Kallmayer Aylin, Võ Melissa L-H
Goethe University Frankfurt, Department of Psychology, Frankfurt am Main, Germany.
Commun Psychol. 2024 Jul 26;2(1):68. doi: 10.1038/s44271-024-00119-z.
Our visual surroundings are highly complex. Despite this, we understand and navigate them effortlessly. This requires transforming incoming sensory information into representations that not only span low- to high-level visual features (e.g., edges, object parts, objects), but likely also reflect co-occurrence statistics of objects in real-world scenes. Here, so-called anchor objects are defined as being highly predictive of the location and identity of frequently co-occuring (usually smaller) objects, derived from object clustering statistics in real-world scenes, while so-called diagnostic objects are predictive of the larger semantic context (i.e., scene category). Across two studies (N = 50, N = 44), we investigate which of these properties underlie scene understanding across two dimensions - realism and categorisation - using scenes generated from Generative Adversarial Networks (GANs) which naturally vary along these dimensions. We show that anchor objects and mainly high-level features extracted from a range of pre-trained deep neural networks (DNNs) drove realism both at first glance and after initial processing. Categorisation performance was mainly determined by diagnostic objects, regardless of realism, at first glance and after initial processing. Our results are testament to the visual system's ability to pick up on reliable, category specific sources of information that are flexible towards disturbances across the visual feature-hierarchy.
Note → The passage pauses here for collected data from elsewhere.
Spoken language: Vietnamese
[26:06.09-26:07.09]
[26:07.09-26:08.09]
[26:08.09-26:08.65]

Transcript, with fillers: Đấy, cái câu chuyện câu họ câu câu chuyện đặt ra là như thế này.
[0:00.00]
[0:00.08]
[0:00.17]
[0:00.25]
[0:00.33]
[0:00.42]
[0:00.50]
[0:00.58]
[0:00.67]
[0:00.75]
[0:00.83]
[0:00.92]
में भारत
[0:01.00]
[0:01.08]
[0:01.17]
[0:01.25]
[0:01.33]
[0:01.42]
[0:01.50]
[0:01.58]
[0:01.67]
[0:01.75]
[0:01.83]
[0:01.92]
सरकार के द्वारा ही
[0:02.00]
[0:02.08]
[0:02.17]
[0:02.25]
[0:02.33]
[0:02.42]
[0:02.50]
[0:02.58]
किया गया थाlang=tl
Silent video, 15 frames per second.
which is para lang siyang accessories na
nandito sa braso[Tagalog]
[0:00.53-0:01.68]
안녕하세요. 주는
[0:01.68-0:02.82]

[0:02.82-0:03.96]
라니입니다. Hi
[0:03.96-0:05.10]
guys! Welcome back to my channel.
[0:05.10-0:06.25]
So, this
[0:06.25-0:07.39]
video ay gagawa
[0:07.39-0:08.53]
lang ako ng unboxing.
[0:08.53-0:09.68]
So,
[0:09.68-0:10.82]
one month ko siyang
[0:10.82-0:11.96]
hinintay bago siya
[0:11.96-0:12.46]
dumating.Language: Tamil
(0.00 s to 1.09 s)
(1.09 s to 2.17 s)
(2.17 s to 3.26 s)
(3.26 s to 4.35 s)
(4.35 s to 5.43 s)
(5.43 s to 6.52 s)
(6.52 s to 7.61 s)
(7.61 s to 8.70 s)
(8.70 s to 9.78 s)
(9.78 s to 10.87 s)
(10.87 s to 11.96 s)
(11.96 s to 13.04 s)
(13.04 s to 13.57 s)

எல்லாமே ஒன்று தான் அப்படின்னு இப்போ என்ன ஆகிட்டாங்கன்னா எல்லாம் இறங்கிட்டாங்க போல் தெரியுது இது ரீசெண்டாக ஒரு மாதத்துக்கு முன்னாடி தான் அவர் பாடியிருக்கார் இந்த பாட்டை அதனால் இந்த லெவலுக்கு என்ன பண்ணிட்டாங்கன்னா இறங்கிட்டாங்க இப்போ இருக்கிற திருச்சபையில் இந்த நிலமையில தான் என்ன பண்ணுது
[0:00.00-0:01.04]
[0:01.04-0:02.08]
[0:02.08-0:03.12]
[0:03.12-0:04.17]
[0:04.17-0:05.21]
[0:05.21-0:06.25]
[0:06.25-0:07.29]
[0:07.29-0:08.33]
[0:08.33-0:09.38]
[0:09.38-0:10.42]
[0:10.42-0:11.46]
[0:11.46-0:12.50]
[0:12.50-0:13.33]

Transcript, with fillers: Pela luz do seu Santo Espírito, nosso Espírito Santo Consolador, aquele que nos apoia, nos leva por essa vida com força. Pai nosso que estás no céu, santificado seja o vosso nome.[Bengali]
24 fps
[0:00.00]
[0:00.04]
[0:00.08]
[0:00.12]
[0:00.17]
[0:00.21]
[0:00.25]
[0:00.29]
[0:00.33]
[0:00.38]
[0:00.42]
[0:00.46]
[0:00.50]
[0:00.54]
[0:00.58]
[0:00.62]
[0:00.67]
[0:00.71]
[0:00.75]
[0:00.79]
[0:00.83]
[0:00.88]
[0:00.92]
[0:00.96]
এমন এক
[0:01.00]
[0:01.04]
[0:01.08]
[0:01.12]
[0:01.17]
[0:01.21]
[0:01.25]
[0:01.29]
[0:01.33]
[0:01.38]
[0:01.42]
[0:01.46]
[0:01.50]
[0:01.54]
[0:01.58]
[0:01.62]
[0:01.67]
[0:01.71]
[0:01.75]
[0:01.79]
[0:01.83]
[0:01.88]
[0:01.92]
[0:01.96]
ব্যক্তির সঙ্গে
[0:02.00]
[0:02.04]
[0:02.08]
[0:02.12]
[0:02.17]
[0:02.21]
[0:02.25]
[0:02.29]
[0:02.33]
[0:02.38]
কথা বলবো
我们的视觉环境高度复杂。尽管如此,我们仍能毫不费力地理解并在其中导航。这需要将传入的感官信息转化为不仅涵盖低层次到高层次视觉特征(如边缘、物体部件、物体),而且可能还反映现实世界场景中物体共现统计信息的表征。在此,所谓的锚定物体被定义为能够高度预测经常共同出现(通常较小)物体的位置和身份,它源自现实世界场景中的物体聚类统计信息,而所谓的诊断物体则能预测更大的语义背景(即场景类别)。在两项研究(N = 50,N = 44)中,我们使用由生成对抗网络(GANs)生成的、自然沿这些维度变化的场景,从现实主义和分类这两个维度研究这些属性中哪些是场景理解的基础。我们表明,锚定物体以及从一系列预训练深度神经网络(DNN)中提取的主要高层次特征,在第一眼观察时以及初始处理后都推动了现实主义。分类性能在第一眼观察时以及初始处理后主要由诊断物体决定,而与现实主义无关。我们的结果证明了视觉系统能够捕捉可靠的、特定类别的信息来源,这些信息来源对视觉特征层次结构中的干扰具有灵活性。